(Recorded data)
┌──
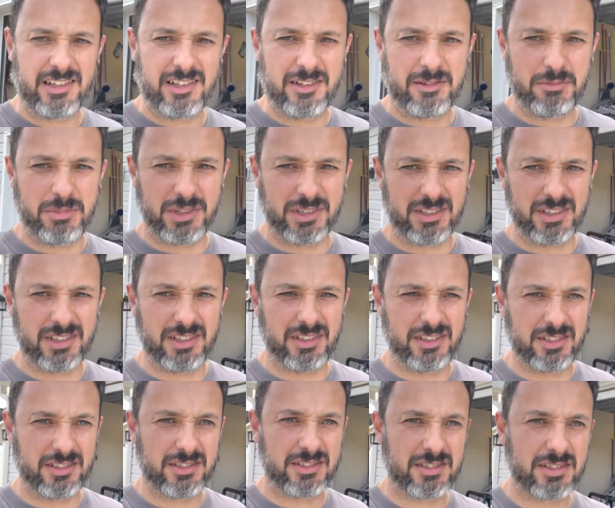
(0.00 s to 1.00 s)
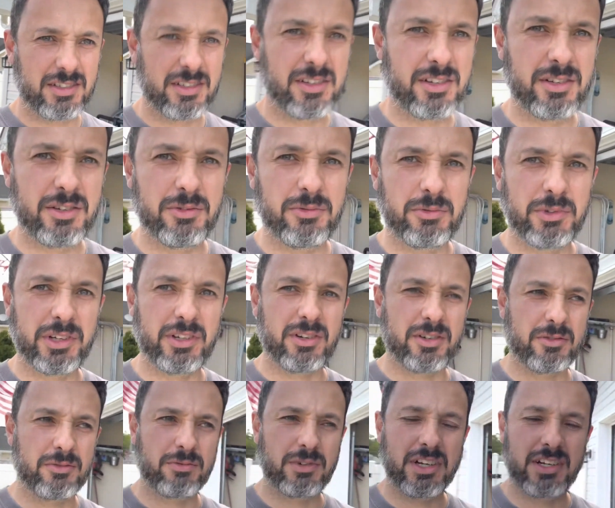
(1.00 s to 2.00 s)
because we
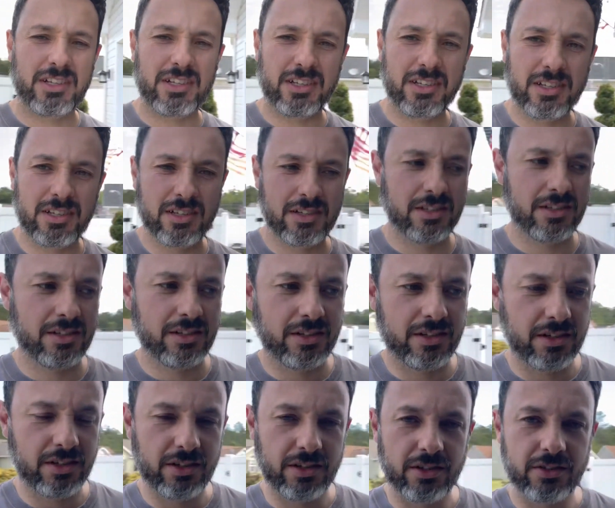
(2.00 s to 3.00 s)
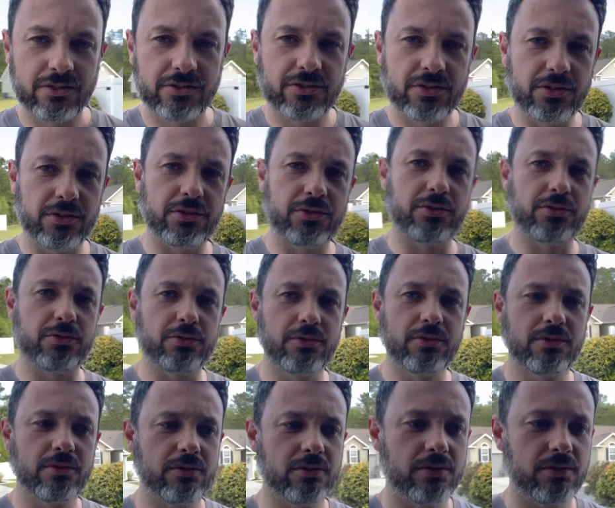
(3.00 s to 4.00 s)
are ready to
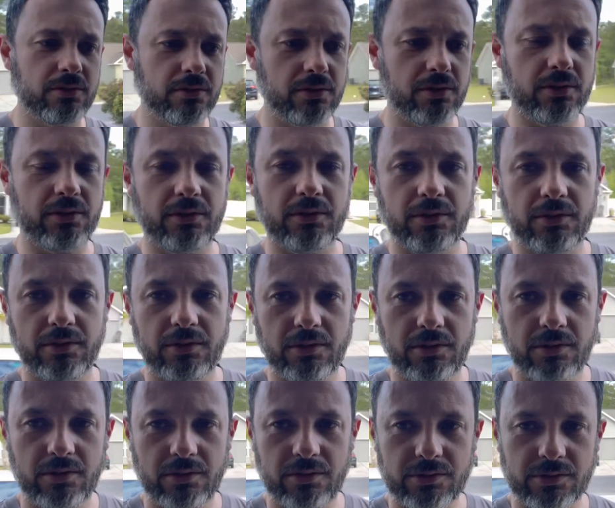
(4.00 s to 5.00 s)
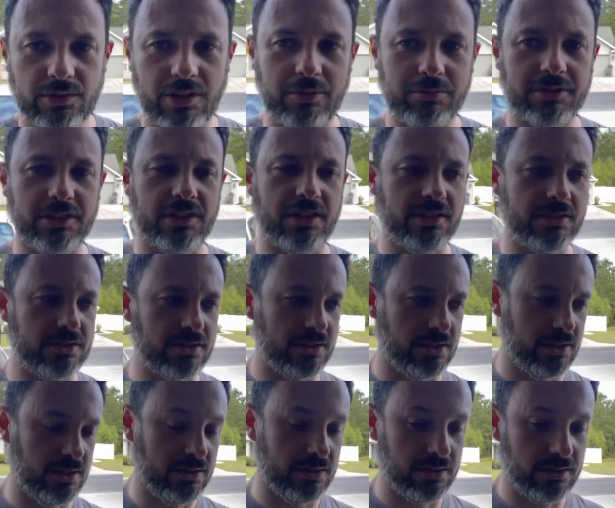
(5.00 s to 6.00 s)
drop the engine
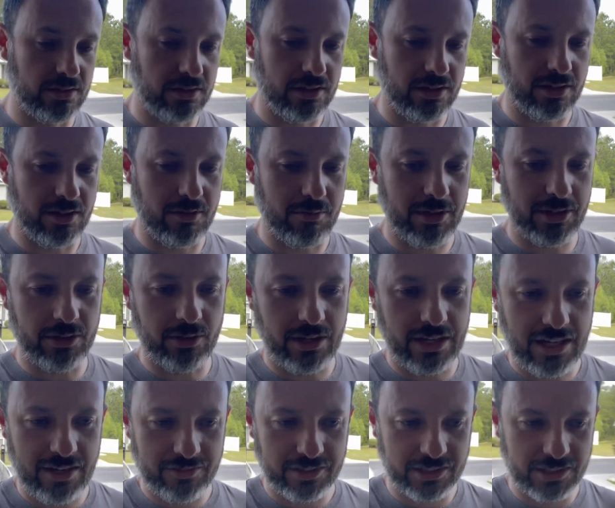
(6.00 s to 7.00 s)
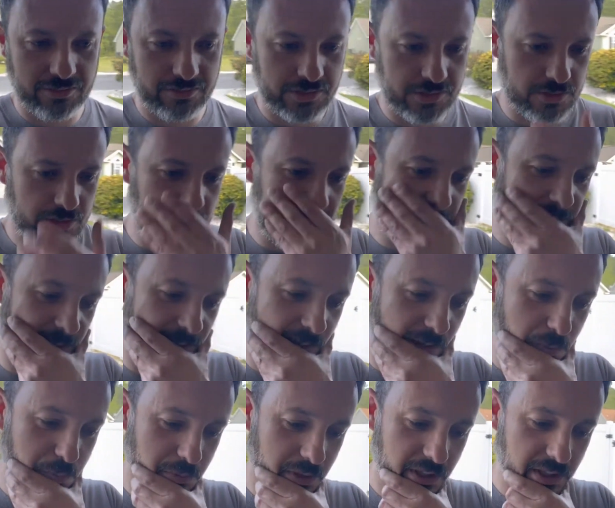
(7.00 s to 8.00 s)
in. I know I haven't given you guys an
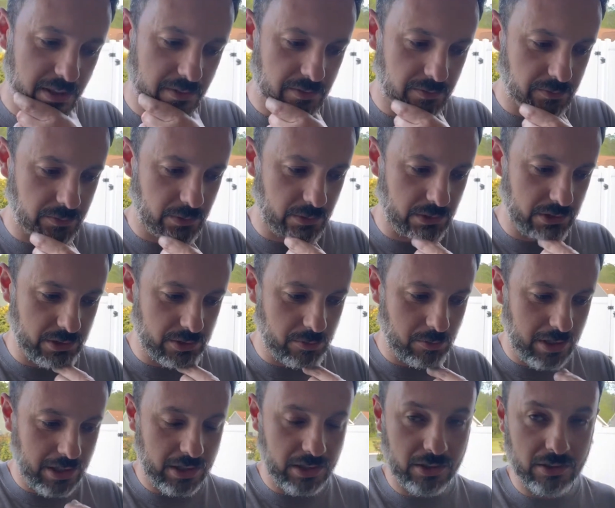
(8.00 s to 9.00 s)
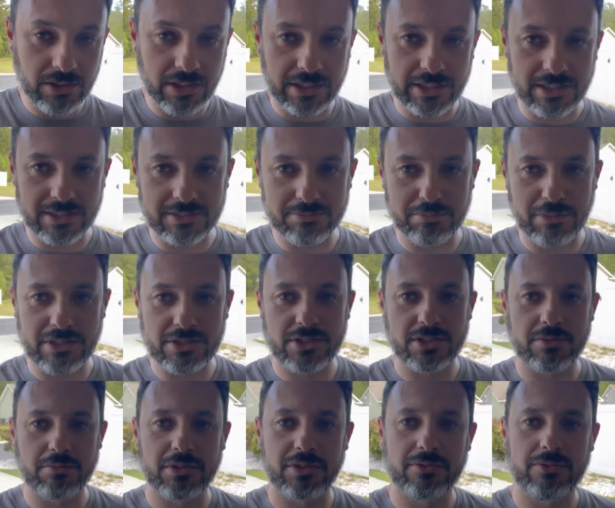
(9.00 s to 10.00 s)
update for a little while. Like I
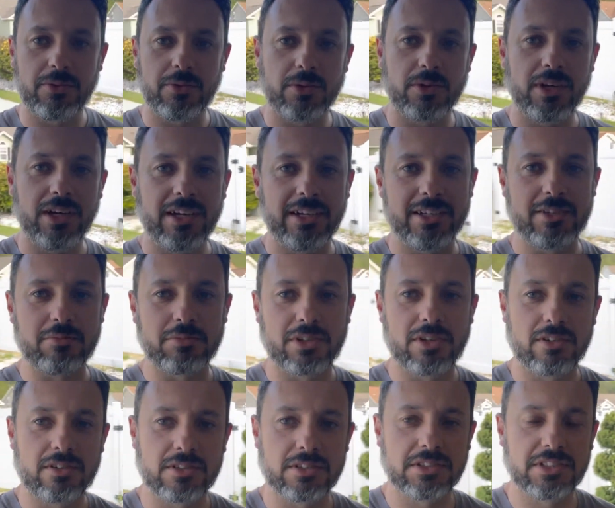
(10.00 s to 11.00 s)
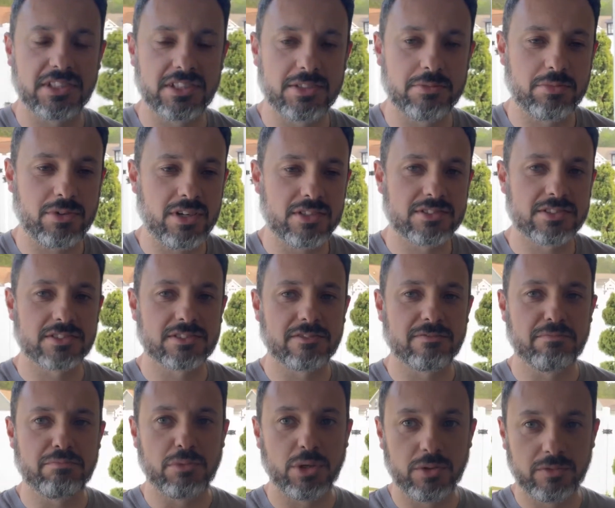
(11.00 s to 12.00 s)
mentioned before, I am currently in the process of
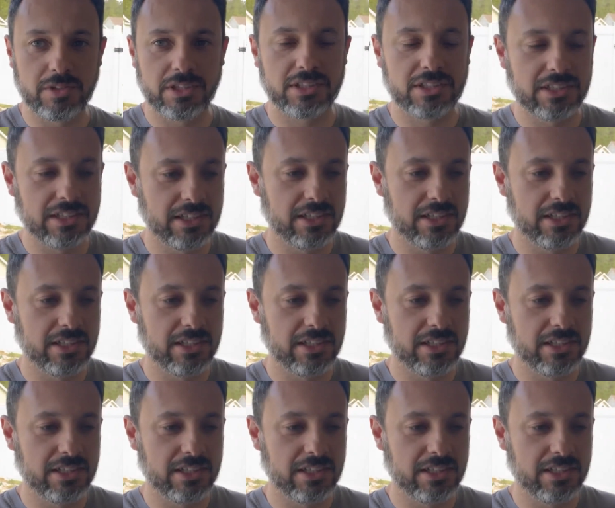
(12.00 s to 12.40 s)
moving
└──
#### What to produce:
Return the records above in their entirety, word for word, with the pictures removed.

#### Solution to this task:
(0.00 s to 1.00 s)
(1.00 s to 2.00 s)
because we
(2.00 s to 3.00 s)
(3.00 s to 4.00 s)
are ready to
(4.00 s to 5.00 s)
(5.00 s to 6.00 s)
drop the engine
(6.00 s to 7.00 s)
(7.00 s to 8.00 s)
in. I know I haven't given you guys an
(8.00 s to 9.00 s)
(9.00 s to 10.00 s)
update for a little while. Like I
(10.00 s to 11.00 s)
(11.00 s to 12.00 s)
mentioned before, I am currently in the process of
(12.00 s to 12.40 s)
moving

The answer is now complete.